Senate Votes to Take Up Bill Circumventing Obama on Keystone

The U.S. Senate on Monday advanced legislation that would approve the Keystone XL pipeline with a procedural vote that sets up what may become one of the most extensive discussions of energy policy in the chamber in years.

The 63-32 vote, while only a parliamentary first step, suggests what supporters have been saying for weeks, namely that they can pass the bill after years of trying. The House, which, like the Senate, is led by Republicans, passed a similar bill Friday.

Backers still appear short of the 67 votes they’d need to override a presidential veto. President Barack Obama opposes the bill because it would circumvent his administration’s review of TransCanada Corp.’s proposal to build Keystone, which is now in its sixth year.

Democrats said Congress shouldn’t intervene in the review, and that Keystone XL would promote fossil fuels when the U.S. should be turning to cleaner sources of power.

“Tar sands oil takes us in the wrong direction,” Senator Tim Kaine, a Virginia Democrat, said before the vote.

Senator John Hoeven, a North Dakota Republican, and chief sponsor of the legislation, said the bill would create jobs and improve U.S. energy security.

The XL project would connect to an existing pipeline network, linking oil sands in Alberta, Canada, with U.S. Gulf Coast refineries.

Ten Democrats

Ten Democrats and independent Angus King of Maine, who caucuses with Democrats, joined Republicans in support of starting debate on the legislation. King has said he opposes the underlying bill. Six Democrats have signed on as sponsors. The debate probably will turn into a broader discussion over energy and environmental policy, as senators use the opportunity to offer amendments relating to fossil fuel exports, climate change and limiting Environmental Protection Agency anti-pollution rules.

Senator Ted Cruz, a Texas Republican, will propose an amendment that would lift the restrictions on exports of U.S. crude in place since the Arab oil embargo in the 1970s, his press secretary, Catherine Frazier, said today. Senator Rob Portman, an Ohio Republican, said he plans to introduce a provision promoting energy efficiency, a subject that has the backing of environmentalists and Democrats.

Senator Bernie Sanders, a Vermont independent who caucuses with Democrats, plans to introduce language that would declare the Senate’s belief that human activity is causing climate change and the U.S. should move away from fossil fuels.

Republican and Democratic aides said party leaders were still discussing strategy and the amendments they’ll seek during the debate, which could stretch on for two or more weeks.

More Debate

The Monday vote sets up as much as 30 hours of debate before the Senate takes up the legislation and can begin considering amendments. Senate leaders can seek unanimous consent to cut the time and speed the process.

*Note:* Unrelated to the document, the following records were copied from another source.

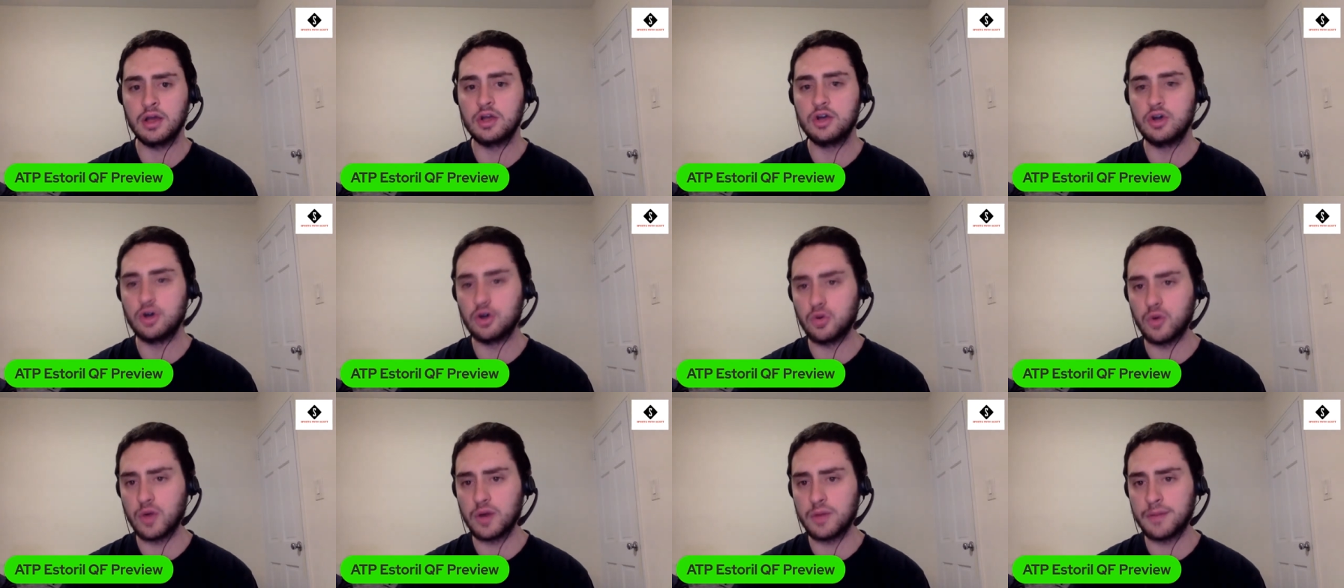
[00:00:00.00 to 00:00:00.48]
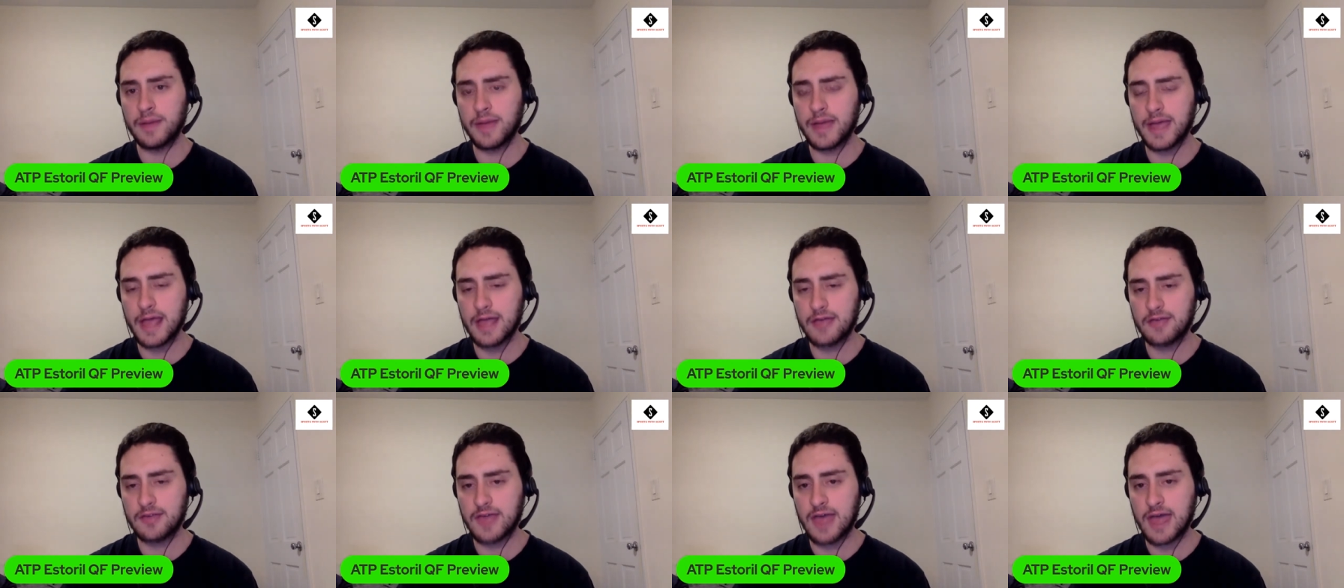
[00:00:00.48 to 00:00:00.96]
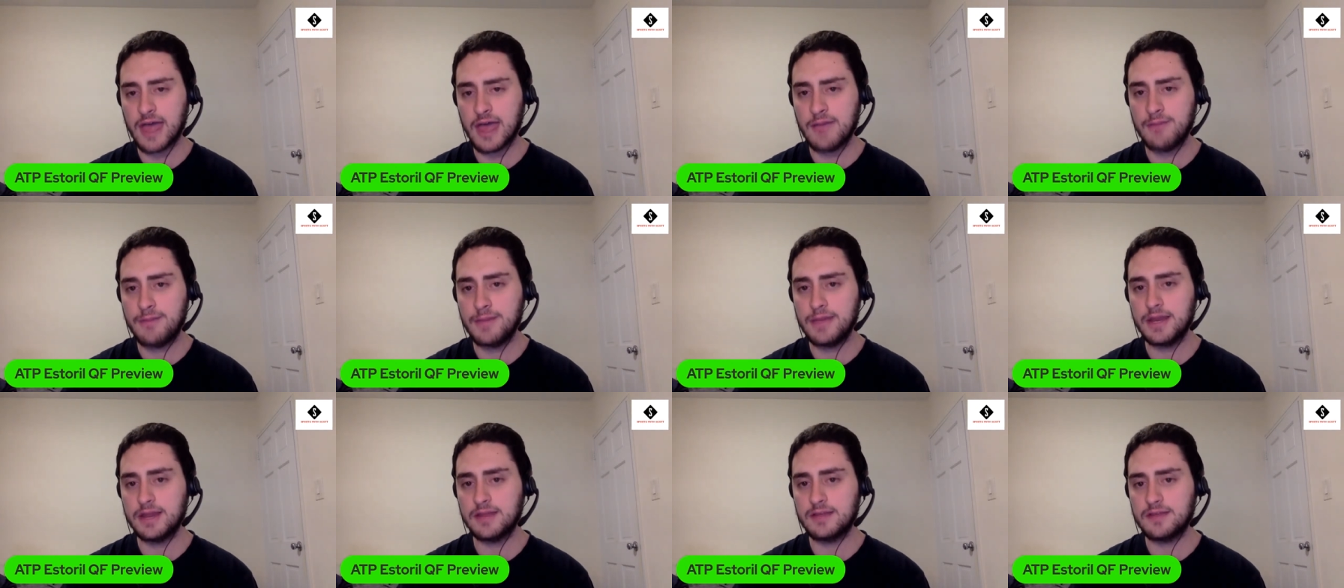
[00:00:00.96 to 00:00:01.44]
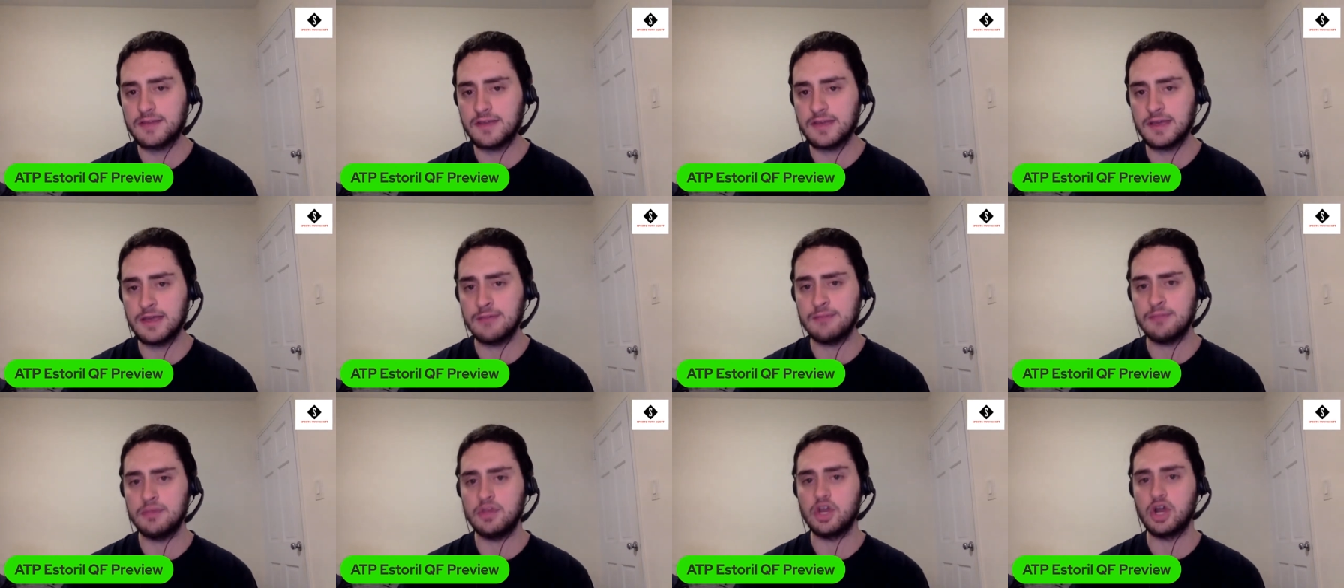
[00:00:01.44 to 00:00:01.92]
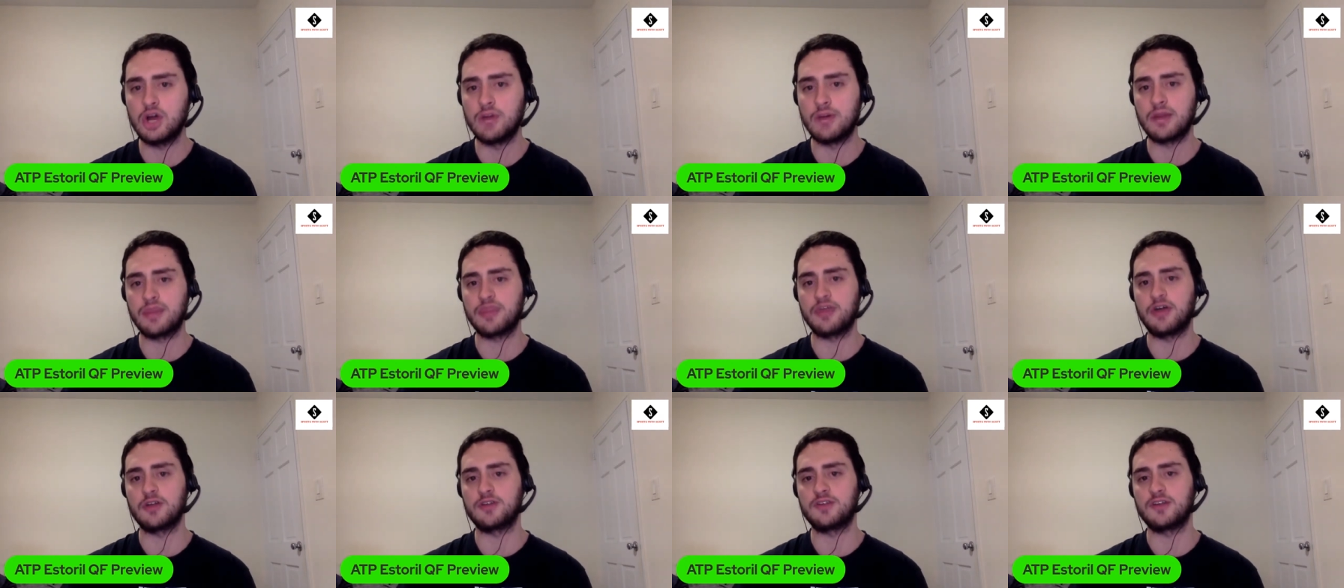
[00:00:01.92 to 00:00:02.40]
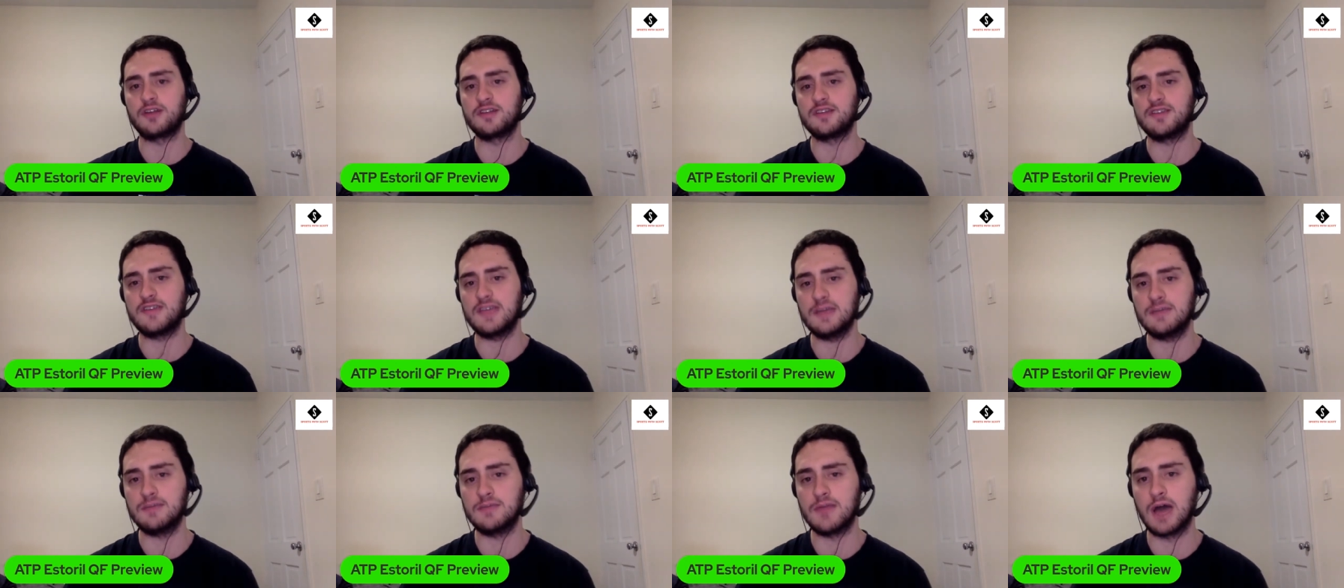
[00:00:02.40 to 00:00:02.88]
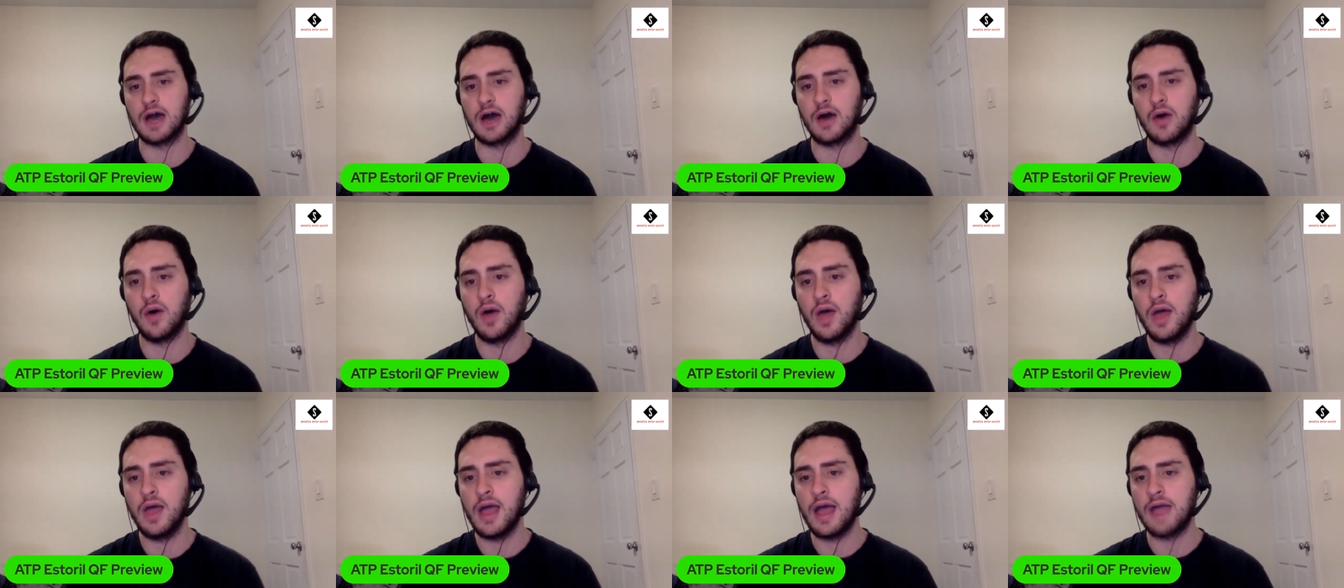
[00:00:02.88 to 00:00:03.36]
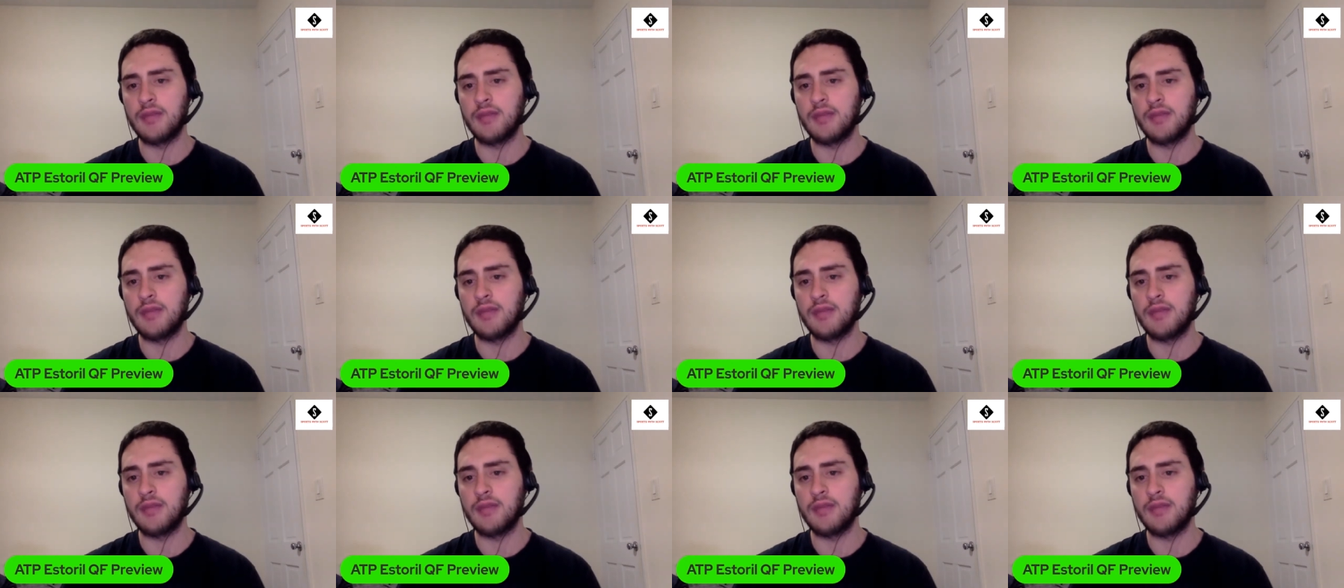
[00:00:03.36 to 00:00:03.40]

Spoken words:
Good win by Gasquet, beating Team. You know my thoughts on Team, though.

Senator Maria Cantwell of Washington, a Democrat and an opponent of the measure, said the bill would promote the interests of a specific company and circumvent the review process for cross-border pipelines.

While Republicans may want to may use the Keystone legislation to rein in the EPA, there’s some risk in that strategy of attacking the EPA, Senator Claire McCaskill, a Missouri Democrat, said in an interview on KCUR public radio in Kansas City. She said amendments that would cripple the EPA might cost some bipartisan support for the underlying Keystone bill.